First of all, the re-filling of the texturepage seems to be a bit different, a lot more different than I had assumed before. By rewriting large parts of the blit-sample I have managed to do more precise samples than the first ones I did 6 months ago (and from the results which I based a lot of my conclusions on). Refilling seems to be more optimal at 32-pixel wide stripes, not 64. This applies to all pixel formats. Someone had tested and mentioned this on the forums recently, and apologies to that someone, (can't remember who it was) you were RIGHT. :)
The maximum fillrate seems to vary quite a bit depending on the pixelformat selected. In 16-bit it seems to level out at 523MB/s or 2100 frames per second (35 fullscreen passes per frame), but 32-bit manages to push 716MB/s worth of pixels, or 1438 frames per second (24 fullscreen passes per frame). Enabling or disabling depthwrites/reads do nothing to these results which implies that they are performed anyway, but it's only the results that do not happen. Also, changing the strip-width when filling doesn't seem to do much either, which means that the PSP either has a smarter page-write, or I'm missing something. :) This test was done with textures disabled, because with texturing, you won't ever reach these numbers (more on that later).
Another surprise (for me atleast) is when using 16-bit or 32-bit textures, VRAM->VRAM blits is FASTER when using linear textures, than when using swizzled textures. This means that rendertargets give no speed-penalty if dealt with correctly. Swizzling has an impact when using 4- and 8-bit CLUT though, but when using these formats and copy optimally, you are not limited by the texture-cache. Swizzling from system-ram is a must.
Texture-reads seems to be around a maximum of 289MB/s, but unless you use 32-bit RGBA you'll never reach these speeds, since pixel-shading limitations seem to kick in when you get really optimal memory reads. This means that texturing cuts pixel-throughput more than in half, so if you really can you should avoid it (you can do a lot with non-textured geometry, especially if you can use it on lower lods or distant geometry).

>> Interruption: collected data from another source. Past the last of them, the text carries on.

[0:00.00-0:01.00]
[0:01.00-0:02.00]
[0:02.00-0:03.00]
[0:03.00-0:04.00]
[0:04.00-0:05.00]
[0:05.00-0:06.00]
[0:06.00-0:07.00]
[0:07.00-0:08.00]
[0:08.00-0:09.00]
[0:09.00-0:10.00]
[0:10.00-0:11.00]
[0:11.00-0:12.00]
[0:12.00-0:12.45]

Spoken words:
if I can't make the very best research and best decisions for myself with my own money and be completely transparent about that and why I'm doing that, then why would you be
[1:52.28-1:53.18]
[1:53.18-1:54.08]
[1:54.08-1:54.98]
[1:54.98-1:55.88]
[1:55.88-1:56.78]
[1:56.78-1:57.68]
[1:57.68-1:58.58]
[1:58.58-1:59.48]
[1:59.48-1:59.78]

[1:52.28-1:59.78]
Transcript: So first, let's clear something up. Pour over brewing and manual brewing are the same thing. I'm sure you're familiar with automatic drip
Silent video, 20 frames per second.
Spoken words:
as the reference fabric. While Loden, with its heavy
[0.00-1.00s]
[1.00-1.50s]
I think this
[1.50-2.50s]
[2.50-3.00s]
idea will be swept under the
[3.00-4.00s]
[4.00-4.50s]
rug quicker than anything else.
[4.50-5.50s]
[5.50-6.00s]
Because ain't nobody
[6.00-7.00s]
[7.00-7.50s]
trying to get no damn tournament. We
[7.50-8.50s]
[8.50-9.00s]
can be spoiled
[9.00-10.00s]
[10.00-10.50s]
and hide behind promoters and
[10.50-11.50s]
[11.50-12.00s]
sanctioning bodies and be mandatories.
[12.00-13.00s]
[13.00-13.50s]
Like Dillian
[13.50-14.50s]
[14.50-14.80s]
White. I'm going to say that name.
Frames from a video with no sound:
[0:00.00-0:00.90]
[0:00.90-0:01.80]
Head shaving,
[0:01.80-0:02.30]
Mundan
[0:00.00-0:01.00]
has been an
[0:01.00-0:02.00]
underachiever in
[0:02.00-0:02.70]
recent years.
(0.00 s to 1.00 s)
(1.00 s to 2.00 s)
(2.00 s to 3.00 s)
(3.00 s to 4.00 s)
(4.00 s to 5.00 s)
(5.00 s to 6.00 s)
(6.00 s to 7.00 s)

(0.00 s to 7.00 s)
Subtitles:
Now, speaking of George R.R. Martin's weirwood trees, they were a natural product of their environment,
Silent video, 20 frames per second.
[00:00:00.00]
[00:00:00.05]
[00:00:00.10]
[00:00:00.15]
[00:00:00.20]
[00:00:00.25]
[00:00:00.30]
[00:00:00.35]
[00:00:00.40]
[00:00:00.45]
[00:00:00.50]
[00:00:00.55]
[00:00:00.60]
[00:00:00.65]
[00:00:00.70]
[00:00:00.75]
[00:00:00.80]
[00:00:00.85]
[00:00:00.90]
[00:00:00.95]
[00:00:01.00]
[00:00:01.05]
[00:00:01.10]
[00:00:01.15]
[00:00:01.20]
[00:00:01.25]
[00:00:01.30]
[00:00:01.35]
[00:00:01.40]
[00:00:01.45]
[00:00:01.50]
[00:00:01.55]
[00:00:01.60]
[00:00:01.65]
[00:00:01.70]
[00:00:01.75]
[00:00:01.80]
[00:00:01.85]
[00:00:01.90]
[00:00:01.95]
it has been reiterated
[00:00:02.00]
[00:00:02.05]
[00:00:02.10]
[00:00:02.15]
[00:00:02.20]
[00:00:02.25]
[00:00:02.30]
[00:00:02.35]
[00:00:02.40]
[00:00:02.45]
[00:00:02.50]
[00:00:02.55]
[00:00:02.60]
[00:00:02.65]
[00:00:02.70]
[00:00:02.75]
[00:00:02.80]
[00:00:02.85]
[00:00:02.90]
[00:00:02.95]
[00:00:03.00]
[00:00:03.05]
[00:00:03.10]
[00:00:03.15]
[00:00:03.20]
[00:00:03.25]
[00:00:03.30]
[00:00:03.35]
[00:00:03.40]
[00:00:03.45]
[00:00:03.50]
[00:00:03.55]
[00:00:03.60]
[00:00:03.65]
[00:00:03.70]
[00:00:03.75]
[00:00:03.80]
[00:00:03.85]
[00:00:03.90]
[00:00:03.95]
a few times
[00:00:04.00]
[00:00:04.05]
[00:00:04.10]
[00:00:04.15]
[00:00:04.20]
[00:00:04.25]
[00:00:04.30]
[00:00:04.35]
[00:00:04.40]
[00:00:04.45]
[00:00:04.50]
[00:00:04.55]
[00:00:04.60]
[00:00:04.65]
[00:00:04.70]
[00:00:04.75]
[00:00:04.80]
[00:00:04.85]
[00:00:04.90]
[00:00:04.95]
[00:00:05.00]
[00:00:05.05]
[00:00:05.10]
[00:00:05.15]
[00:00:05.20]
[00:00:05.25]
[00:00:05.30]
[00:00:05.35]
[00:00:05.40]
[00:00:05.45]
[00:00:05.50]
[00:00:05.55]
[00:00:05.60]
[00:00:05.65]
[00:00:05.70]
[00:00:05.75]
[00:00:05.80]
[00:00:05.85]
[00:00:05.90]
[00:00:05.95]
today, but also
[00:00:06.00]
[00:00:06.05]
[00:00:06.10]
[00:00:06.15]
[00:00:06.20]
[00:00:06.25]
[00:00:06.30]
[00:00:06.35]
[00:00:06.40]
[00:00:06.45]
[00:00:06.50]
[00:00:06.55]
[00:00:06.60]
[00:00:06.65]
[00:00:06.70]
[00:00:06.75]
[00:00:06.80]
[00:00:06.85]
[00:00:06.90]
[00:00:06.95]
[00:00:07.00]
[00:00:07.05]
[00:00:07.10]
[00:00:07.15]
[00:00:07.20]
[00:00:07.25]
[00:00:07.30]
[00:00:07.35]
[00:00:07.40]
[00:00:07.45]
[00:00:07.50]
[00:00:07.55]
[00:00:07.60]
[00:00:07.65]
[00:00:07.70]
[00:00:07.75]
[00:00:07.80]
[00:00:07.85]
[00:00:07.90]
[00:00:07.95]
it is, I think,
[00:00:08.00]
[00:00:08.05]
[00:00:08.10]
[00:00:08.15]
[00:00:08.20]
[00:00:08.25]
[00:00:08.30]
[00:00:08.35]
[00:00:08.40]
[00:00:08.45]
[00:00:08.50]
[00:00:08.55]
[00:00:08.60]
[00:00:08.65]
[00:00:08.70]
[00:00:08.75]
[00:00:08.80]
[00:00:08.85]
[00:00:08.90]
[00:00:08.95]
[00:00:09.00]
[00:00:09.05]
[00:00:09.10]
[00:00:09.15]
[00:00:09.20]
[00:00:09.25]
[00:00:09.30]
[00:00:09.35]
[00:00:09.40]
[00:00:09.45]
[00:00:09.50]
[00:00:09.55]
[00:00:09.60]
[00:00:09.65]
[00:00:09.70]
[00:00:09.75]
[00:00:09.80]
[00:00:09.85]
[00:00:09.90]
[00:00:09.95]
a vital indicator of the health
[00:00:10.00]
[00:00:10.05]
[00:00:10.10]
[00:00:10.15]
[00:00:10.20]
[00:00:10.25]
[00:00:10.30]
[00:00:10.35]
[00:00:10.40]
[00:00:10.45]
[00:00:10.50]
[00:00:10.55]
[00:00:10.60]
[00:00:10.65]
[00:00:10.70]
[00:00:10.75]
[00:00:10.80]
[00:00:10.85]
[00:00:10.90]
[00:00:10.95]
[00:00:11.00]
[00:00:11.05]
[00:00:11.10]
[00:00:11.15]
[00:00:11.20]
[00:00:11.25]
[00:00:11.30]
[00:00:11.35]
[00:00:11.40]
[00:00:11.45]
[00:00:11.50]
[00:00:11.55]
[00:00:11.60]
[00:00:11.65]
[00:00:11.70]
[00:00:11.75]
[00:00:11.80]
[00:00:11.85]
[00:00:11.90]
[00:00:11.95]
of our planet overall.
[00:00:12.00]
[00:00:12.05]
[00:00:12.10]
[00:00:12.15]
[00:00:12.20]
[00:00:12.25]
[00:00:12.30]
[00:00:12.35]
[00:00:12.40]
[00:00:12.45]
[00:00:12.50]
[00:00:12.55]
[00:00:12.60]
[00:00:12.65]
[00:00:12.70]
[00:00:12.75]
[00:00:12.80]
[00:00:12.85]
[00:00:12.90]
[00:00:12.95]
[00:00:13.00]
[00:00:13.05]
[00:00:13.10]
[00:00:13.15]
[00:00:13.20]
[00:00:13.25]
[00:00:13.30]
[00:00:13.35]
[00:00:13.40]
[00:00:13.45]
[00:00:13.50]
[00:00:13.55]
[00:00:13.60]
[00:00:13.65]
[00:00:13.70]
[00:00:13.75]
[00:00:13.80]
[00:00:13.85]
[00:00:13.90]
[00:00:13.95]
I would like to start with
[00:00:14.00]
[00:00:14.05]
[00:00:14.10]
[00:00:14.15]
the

Doing no optimizations at all (no striping, no swizzling, system ram) gives you a maximum speed of 7MB/s as figured out earlier. DO NOT DO THIS! Swizzling will boost it to 30MB/s, but seriously, it's not an option to not care for the texture-cache.
These tests were done on a 32-bit drawbuffer, with a strip-width of 32:
4-bit CLUT
- VRAM->VRAM:
- Linear: 80MB/s (FPS:1295)
- Swizzled:97MB/s (FPS:1570)
- RAM->VRAM:
- Linear: 48MB/s (FPS: 779)
- Swizzled: 83MB/s (FPS: 1337)
- VRAM->VRAM:
- Linear: 116MB/s (FPS:938)
- Swizzled:155MB/s (FPS:1247)
- RAM->VRAM:
- Linear: 54MB/s (FPS: 442)
- Swizzled: 128MB/s (FPS: 1034)
- VRAM->VRAM:
- Linear: 233MB/s (FPS:940)
- Swizzled:220MB/s (FPS:885)
- RAM->VRAM:
- Linear: 54MB/s (FPS: 217)
- Swizzled: 167MB/s (FPS: 672)
- VRAM->VRAM:
- Linear: 290MB/s (FPS:582)
- Swizzled:283MB/s (FPS:569)
- RAM->VRAM:
- Linear: 57MB/s (FPS: 115)
- Swizzled: 204MB/s (FPS: 410)
From these numbers, swizzled 4/8-bit CLUT textures is the way to go with static textures, and linear 16/32-bit textures that should be used as rendertargets. I have not done any tests on compressed textures yet, but the sample has been committed to SVN (samples/gu/speed), you are welcome to extend it (or find errors in my conclusions :D).
Enjoy!